Hi all...I'm going to be getting a Boston Terrier puppy at the beginning of April. I've read up on some dog foods and I want to try the Acana puppy small breed. I can't seem to find the puppy formula online or in stores. The stores I found online will not ship to the US. Does anybody know if the puppy formula is available in the US and if so where can I get it? Thanks


----------



## Amaryllis (Dec 28, 2011)

There are lots of good foods that can be found in the US. Why not go to dogfoodadvisor.com and pick another 4 or 5 star food you can get here?


----------



## naql (Feb 18, 2012)

The grain free ones are rated for all stages of life if you can find them. Petflow.com has them for sale online.


----------



## nannybev (Mar 6, 2012)

Some of the Acana foods (those with grains) cannot be shipped to the US because of restrictions on contents.
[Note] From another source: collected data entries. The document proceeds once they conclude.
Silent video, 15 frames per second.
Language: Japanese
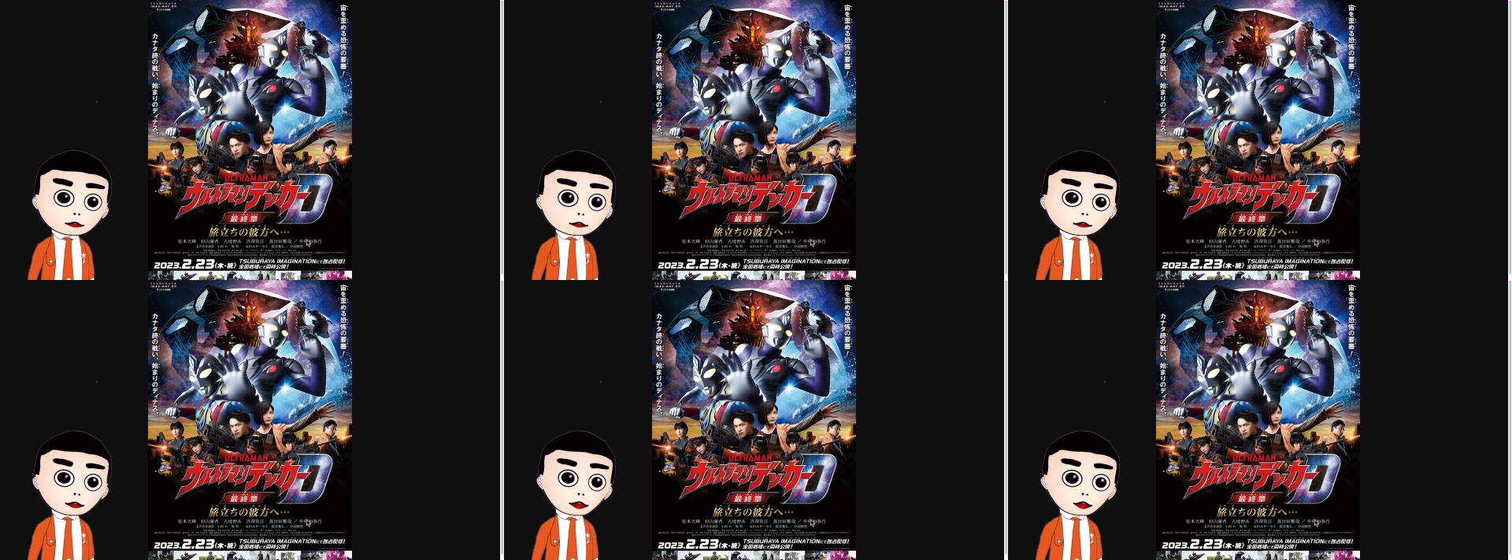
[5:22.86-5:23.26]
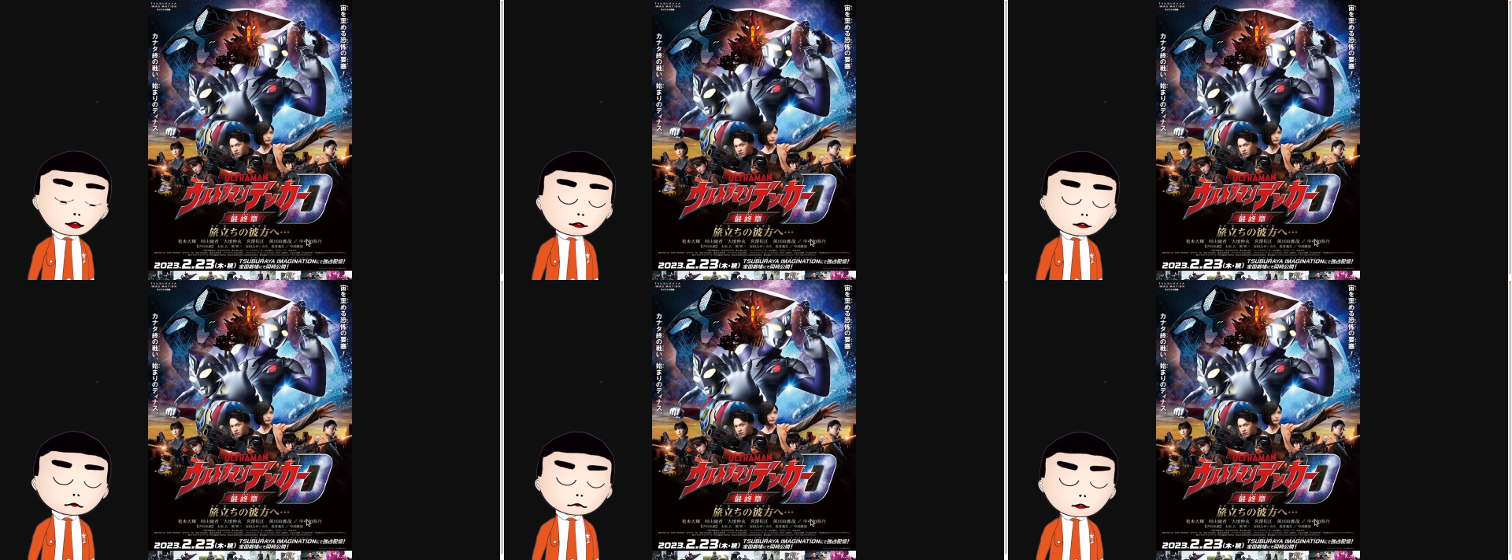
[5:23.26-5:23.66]
始
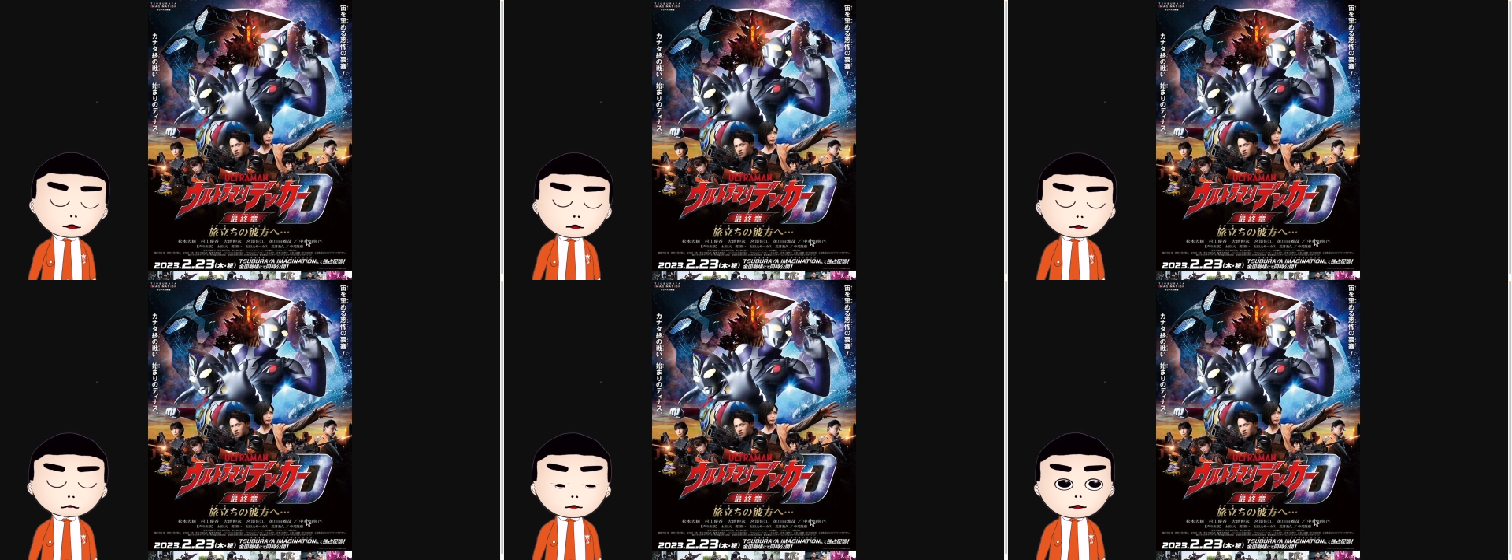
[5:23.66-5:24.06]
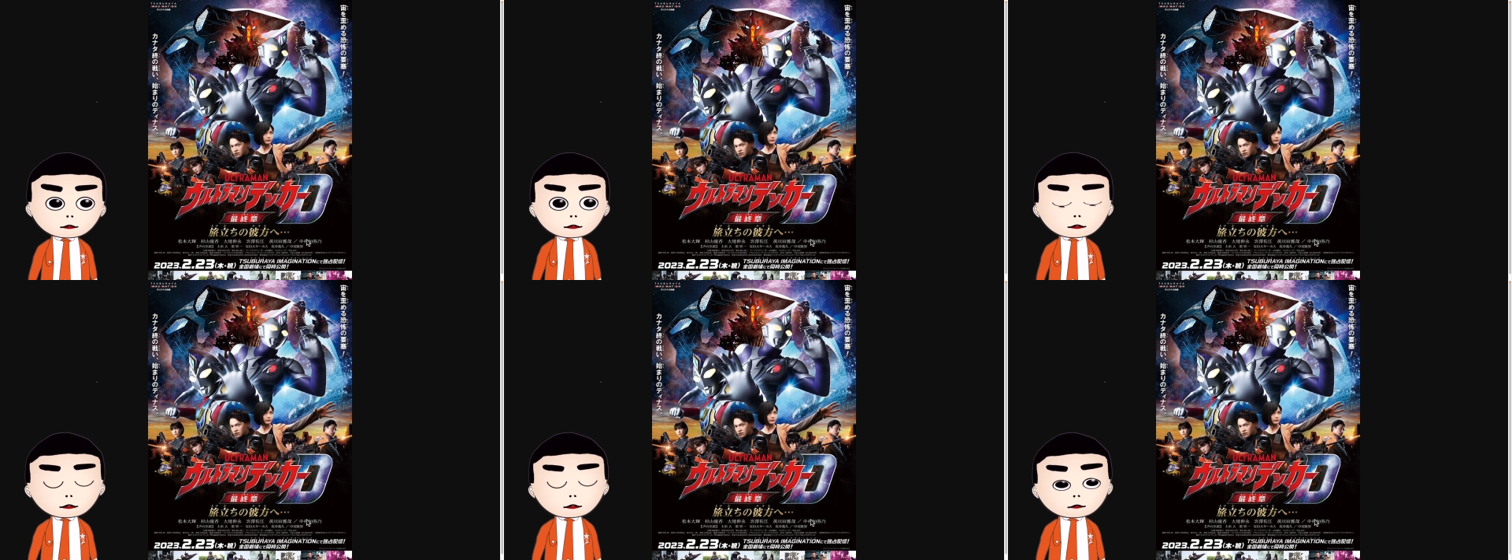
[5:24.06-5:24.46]
まりの
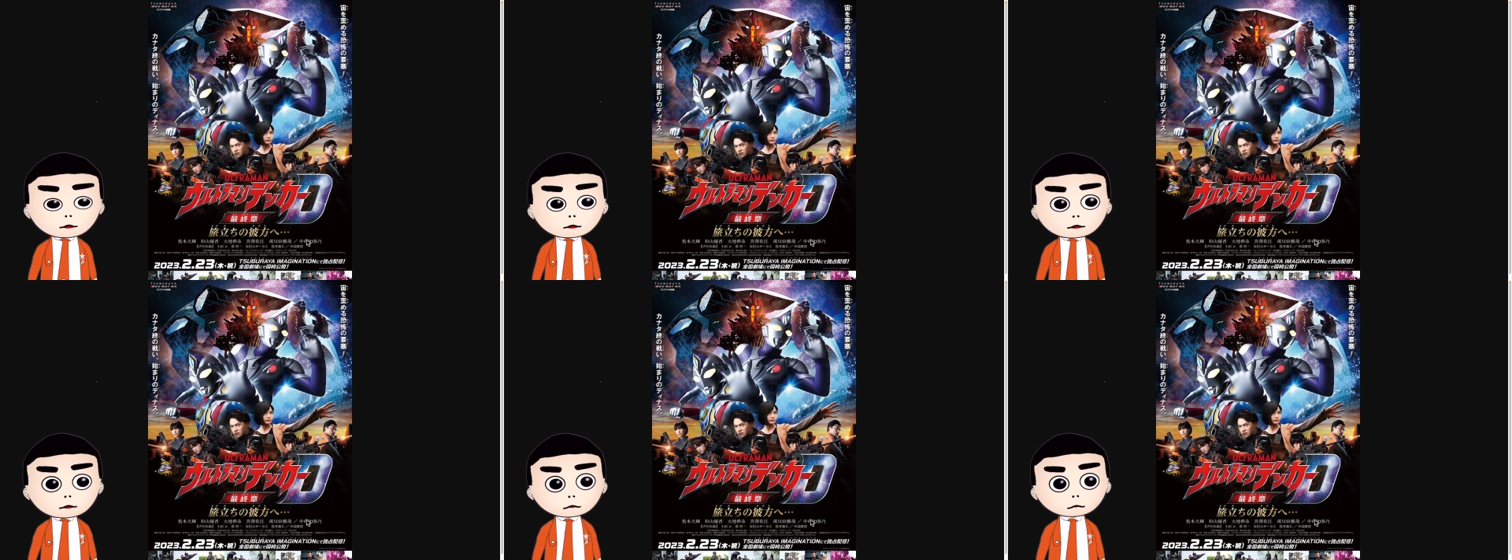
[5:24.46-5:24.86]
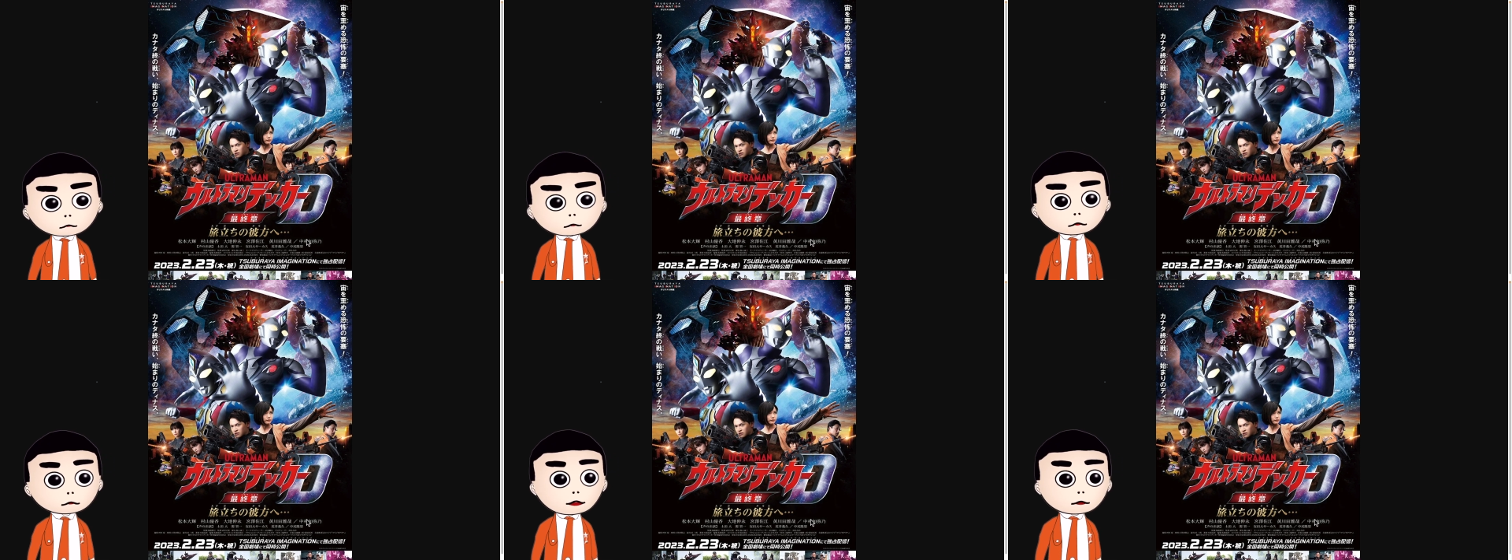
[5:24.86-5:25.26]
ディナスっていうところも
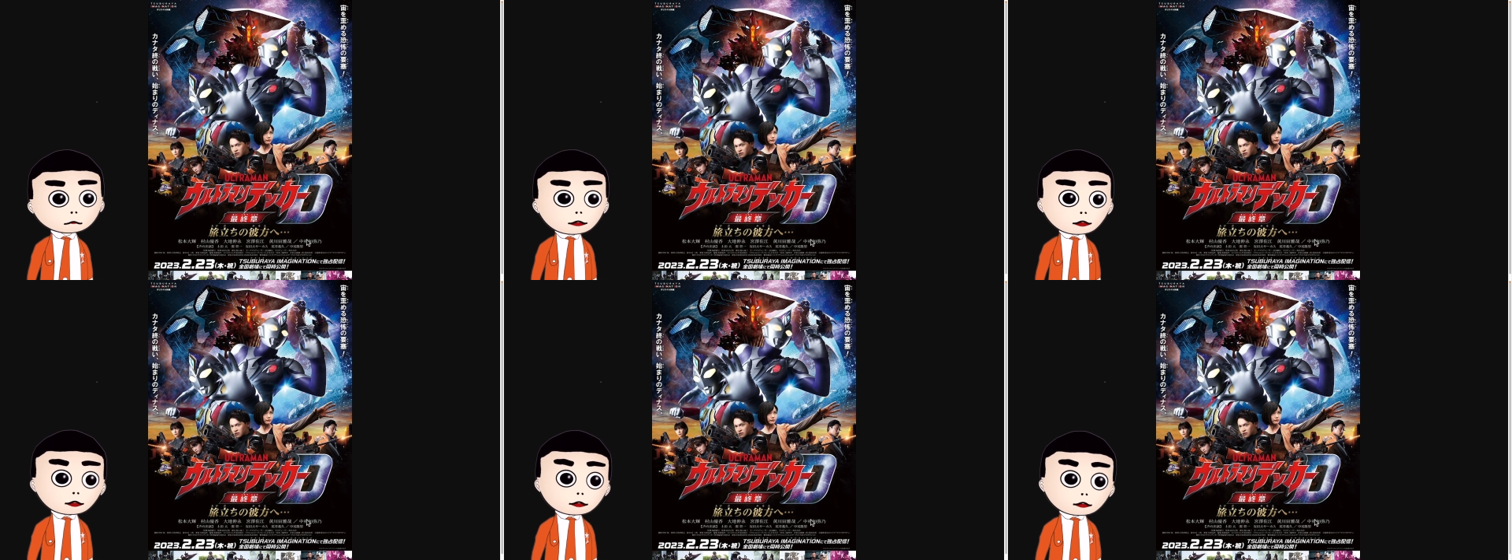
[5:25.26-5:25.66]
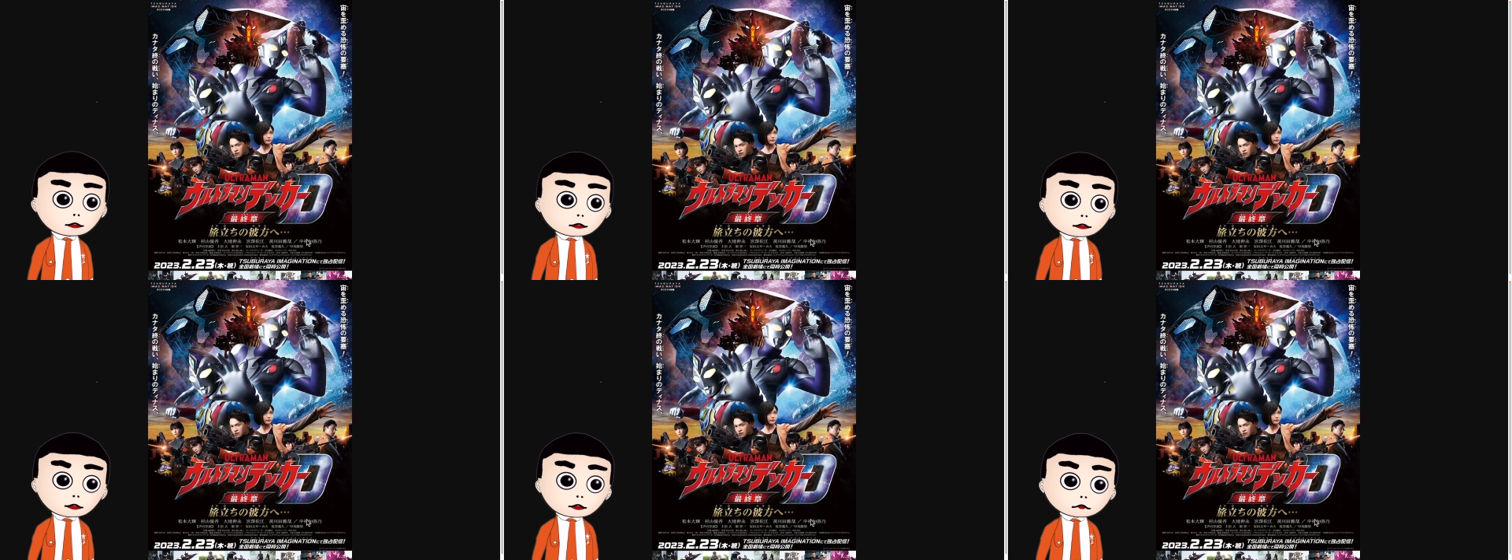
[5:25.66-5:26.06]
またこれ気になって
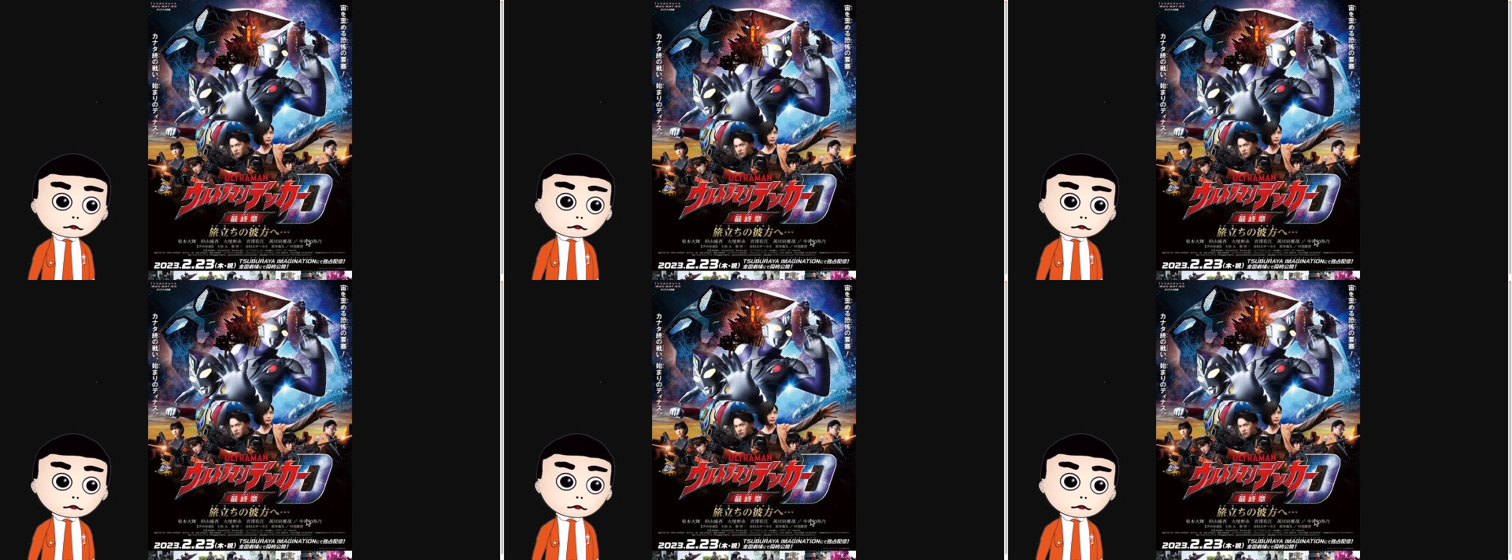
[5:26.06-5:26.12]
て、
Some say it's because of the milk thistle.
I found this out when I tried to buy the Acana Small Breed.
Instead, I bought the Wellness Small Breed. My two tiny ladies love it and are doing well on it so far.
I will be getting a new puppy in July and plan to feed him the Wellness also.


----------



## Jacksons Mom (Mar 12, 2010)

The Acana Classic lines are not available in the US. Due to the inclusion of milk thistle for some reason. Milk thistle is approved as a supplement but not as an ingredient in food... so, yeah.

The USA does now have their new Singles line (duck & pear, lamb & apple, chicken and potato).  We're using the duck with great success. Will be trying lamb next.


----------



## dannimac (Feb 22, 2012)

How large is the kibble in the new lines? I'd like to try my Yorkie cross on the lamb/apple


----------